[DATA SUPPLIED]
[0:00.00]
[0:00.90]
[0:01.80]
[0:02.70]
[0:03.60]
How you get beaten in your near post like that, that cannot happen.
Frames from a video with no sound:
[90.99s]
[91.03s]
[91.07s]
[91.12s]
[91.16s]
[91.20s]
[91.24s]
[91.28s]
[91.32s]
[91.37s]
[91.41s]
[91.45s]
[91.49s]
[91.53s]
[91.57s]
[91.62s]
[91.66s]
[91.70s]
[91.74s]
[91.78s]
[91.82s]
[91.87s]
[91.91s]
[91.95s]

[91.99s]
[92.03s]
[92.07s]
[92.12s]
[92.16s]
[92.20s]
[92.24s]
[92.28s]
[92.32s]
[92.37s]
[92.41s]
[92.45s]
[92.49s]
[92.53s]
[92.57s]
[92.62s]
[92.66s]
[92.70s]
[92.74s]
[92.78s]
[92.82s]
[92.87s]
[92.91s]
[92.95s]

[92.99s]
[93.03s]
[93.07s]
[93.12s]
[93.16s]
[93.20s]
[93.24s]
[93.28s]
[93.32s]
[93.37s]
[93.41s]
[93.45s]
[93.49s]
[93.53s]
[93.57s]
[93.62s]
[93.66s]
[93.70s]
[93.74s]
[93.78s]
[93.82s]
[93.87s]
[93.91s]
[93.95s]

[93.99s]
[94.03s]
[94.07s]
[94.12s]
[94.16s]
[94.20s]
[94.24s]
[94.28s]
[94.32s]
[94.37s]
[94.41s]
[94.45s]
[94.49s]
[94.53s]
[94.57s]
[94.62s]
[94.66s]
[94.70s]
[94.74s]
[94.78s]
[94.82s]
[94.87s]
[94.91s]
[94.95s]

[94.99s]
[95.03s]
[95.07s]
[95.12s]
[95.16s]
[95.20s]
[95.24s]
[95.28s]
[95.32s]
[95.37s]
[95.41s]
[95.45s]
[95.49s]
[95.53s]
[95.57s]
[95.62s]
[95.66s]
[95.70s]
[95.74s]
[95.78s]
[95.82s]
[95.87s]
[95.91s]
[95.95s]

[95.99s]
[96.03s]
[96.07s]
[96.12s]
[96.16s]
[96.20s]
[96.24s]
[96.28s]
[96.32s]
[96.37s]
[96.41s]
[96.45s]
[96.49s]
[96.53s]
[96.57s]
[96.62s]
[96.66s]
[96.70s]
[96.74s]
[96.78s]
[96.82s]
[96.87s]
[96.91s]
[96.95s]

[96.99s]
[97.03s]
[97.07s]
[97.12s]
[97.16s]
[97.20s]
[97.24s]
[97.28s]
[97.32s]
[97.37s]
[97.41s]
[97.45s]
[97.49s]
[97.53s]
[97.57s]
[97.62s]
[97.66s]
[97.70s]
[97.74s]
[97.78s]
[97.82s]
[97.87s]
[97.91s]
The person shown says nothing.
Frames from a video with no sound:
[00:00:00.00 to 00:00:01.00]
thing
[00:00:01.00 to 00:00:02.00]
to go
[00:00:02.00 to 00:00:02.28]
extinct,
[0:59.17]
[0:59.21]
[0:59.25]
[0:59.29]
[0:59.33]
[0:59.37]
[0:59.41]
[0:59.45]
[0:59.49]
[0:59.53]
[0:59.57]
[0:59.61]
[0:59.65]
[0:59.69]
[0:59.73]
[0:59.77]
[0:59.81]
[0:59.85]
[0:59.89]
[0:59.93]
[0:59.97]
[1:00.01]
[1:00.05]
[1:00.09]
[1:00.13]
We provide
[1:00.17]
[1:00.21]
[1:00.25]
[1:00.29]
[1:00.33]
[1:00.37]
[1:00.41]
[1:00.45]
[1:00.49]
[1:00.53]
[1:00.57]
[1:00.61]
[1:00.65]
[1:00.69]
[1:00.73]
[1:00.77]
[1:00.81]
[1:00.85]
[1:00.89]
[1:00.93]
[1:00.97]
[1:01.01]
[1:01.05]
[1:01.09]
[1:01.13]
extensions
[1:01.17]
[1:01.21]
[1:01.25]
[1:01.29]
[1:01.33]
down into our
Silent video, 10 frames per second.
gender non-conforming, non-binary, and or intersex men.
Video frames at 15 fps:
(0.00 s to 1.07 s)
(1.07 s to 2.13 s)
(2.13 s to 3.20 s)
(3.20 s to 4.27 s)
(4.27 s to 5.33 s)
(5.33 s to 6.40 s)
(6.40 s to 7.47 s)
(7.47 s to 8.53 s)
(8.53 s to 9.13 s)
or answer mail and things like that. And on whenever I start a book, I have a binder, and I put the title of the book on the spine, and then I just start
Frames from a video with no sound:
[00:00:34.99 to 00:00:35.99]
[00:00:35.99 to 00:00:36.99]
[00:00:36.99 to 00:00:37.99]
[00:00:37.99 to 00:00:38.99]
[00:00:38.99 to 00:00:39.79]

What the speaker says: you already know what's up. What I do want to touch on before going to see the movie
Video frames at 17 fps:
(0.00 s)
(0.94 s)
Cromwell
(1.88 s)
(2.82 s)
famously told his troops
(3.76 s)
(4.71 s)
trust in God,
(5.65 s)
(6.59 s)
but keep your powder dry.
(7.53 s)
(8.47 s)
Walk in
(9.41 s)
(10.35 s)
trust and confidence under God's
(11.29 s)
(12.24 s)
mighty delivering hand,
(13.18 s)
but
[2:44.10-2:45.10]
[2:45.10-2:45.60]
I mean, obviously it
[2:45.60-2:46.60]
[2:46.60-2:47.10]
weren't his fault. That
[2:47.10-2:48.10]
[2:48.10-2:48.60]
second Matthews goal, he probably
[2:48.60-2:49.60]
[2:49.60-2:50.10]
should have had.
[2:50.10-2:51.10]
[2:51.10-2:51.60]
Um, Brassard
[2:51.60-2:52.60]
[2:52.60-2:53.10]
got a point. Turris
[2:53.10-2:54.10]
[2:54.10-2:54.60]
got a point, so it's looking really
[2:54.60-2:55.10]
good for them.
[/DATA SUPPLIED]
#### [WHAT YOU SHOULD DO]
Please copy out every line shown above, exactly.

#### [REPLY TO THE TASK]
[0:00.00]
[0:00.90]
[0:01.80]
[0:02.70]
[0:03.60]
How you get beaten in your near post like that, that cannot happen.
Frames from a video with no sound:
[90.99s]
[91.03s]
[91.07s]
[91.12s]
[91.16s]
[91.20s]
[91.24s]
[91.28s]
[91.32s]
[91.37s]
[91.41s]
[91.45s]
[91.49s]
[91.53s]
[91.57s]
[91.62s]
[91.66s]
[91.70s]
[91.74s]
[91.78s]
[91.82s]
[91.87s]
[91.91s]
[91.95s]

[91.99s]
[92.03s]
[92.07s]
[92.12s]
[92.16s]
[92.20s]
[92.24s]
[92.28s]
[92.32s]
[92.37s]
[92.41s]
[92.45s]
[92.49s]
[92.53s]
[92.57s]
[92.62s]
[92.66s]
[92.70s]
[92.74s]
[92.78s]
[92.82s]
[92.87s]
[92.91s]
[92.95s]

[92.99s]
[93.03s]
[93.07s]
[93.12s]
[93.16s]
[93.20s]
[93.24s]
[93.28s]
[93.32s]
[93.37s]
[93.41s]
[93.45s]
[93.49s]
[93.53s]
[93.57s]
[93.62s]
[93.66s]
[93.70s]
[93.74s]
[93.78s]
[93.82s]
[93.87s]
[93.91s]
[93.95s]

[93.99s]
[94.03s]
[94.07s]
[94.12s]
[94.16s]
[94.20s]
[94.24s]
[94.28s]
[94.32s]
[94.37s]
[94.41s]
[94.45s]
[94.49s]
[94.53s]
[94.57s]
[94.62s]
[94.66s]
[94.70s]
[94.74s]
[94.78s]
[94.82s]
[94.87s]
[94.91s]
[94.95s]

[94.99s]
[95.03s]
[95.07s]
[95.12s]
[95.16s]
[95.20s]
[95.24s]
[95.28s]
[95.32s]
[95.37s]
[95.41s]
[95.45s]
[95.49s]
[95.53s]
[95.57s]
[95.62s]
[95.66s]
[95.70s]
[95.74s]
[95.78s]
[95.82s]
[95.87s]
[95.91s]
[95.95s]

[95.99s]
[96.03s]
[96.07s]
[96.12s]
[96.16s]
[96.20s]
[96.24s]
[96.28s]
[96.32s]
[96.37s]
[96.41s]
[96.45s]
[96.49s]
[96.53s]
[96.57s]
[96.62s]
[96.66s]
[96.70s]
[96.74s]
[96.78s]
[96.82s]
[96.87s]
[96.91s]
[96.95s]

[96.99s]
[97.03s]
[97.07s]
[97.12s]
[97.16s]
[97.20s]
[97.24s]
[97.28s]
[97.32s]
[97.37s]
[97.41s]
[97.45s]
[97.49s]
[97.53s]
[97.57s]
[97.62s]
[97.66s]
[97.70s]
[97.74s]
[97.78s]
[97.82s]
[97.87s]
[97.91s]
The person shown says nothing.
Frames from a video with no sound:
[00:00:00.00 to 00:00:01.00]
thing
[00:00:01.00 to 00:00:02.00]
to go
[00:00:02.00 to 00:00:02.28]
extinct,
[0:59.17]
[0:59.21]
[0:59.25]
[0:59.29]
[0:59.33]
[0:59.37]
[0:59.41]
[0:59.45]
[0:59.49]
[0:59.53]
[0:59.57]
[0:59.61]
[0:59.65]
[0:59.69]
[0:59.73]
[0:59.77]
[0:59.81]
[0:59.85]
[0:59.89]
[0:59.93]
[0:59.97]
[1:00.01]
[1:00.05]
[1:00.09]
[1:00.13]
We provide
[1:00.17]
[1:00.21]
[1:00.25]
[1:00.29]
[1:00.33]
[1:00.37]
[1:00.41]
[1:00.45]
[1:00.49]
[1:00.53]
[1:00.57]
[1:00.61]
[1:00.65]
[1:00.69]
[1:00.73]
[1:00.77]
[1:00.81]
[1:00.85]
[1:00.89]
[1:00.93]
[1:00.97]
[1:01.01]
[1:01.05]
[1:01.09]
[1:01.13]
extensions
[1:01.17]
[1:01.21]
[1:01.25]
[1:01.29]
[1:01.33]
down into our
Silent video, 10 frames per second.
gender non-conforming, non-binary, and or intersex men.
Video frames at 15 fps:
(0.00 s to 1.07 s)
(1.07 s to 2.13 s)
(2.13 s to 3.20 s)
(3.20 s to 4.27 s)
(4.27 s to 5.33 s)
(5.33 s to 6.40 s)
(6.40 s to 7.47 s)
(7.47 s to 8.53 s)
(8.53 s to 9.13 s)
or answer mail and things like that. And on whenever I start a book, I have a binder, and I put the title of the book on the spine, and then I just start
Frames from a video with no sound:
[00:00:34.99 to 00:00:35.99]
[00:00:35.99 to 00:00:36.99]
[00:00:36.99 to 00:00:37.99]
[00:00:37.99 to 00:00:38.99]
[00:00:38.99 to 00:00:39.79]

What the speaker says: you already know what's up. What I do want to touch on before going to see the movie
Video frames at 17 fps:
(0.00 s)
(0.94 s)
Cromwell
(1.88 s)
(2.82 s)
famously told his troops
(3.76 s)
(4.71 s)
trust in God,
(5.65 s)
(6.59 s)
but keep your powder dry.
(7.53 s)
(8.47 s)
Walk in
(9.41 s)
(10.35 s)
trust and confidence under God's
(11.29 s)
(12.24 s)
mighty delivering hand,
(13.18 s)
but
[2:44.10-2:45.10]
[2:45.10-2:45.60]
I mean, obviously it
[2:45.60-2:46.60]
[2:46.60-2:47.10]
weren't his fault. That
[2:47.10-2:48.10]
[2:48.10-2:48.60]
second Matthews goal, he probably
[2:48.60-2:49.60]
[2:49.60-2:50.10]
should have had.
[2:50.10-2:51.10]
[2:51.10-2:51.60]
Um, Brassard
[2:51.60-2:52.60]
[2:52.60-2:53.10]
got a point. Turris
[2:53.10-2:54.10]
[2:54.10-2:54.60]
got a point, so it's looking really
[2:54.60-2:55.10]
good for them.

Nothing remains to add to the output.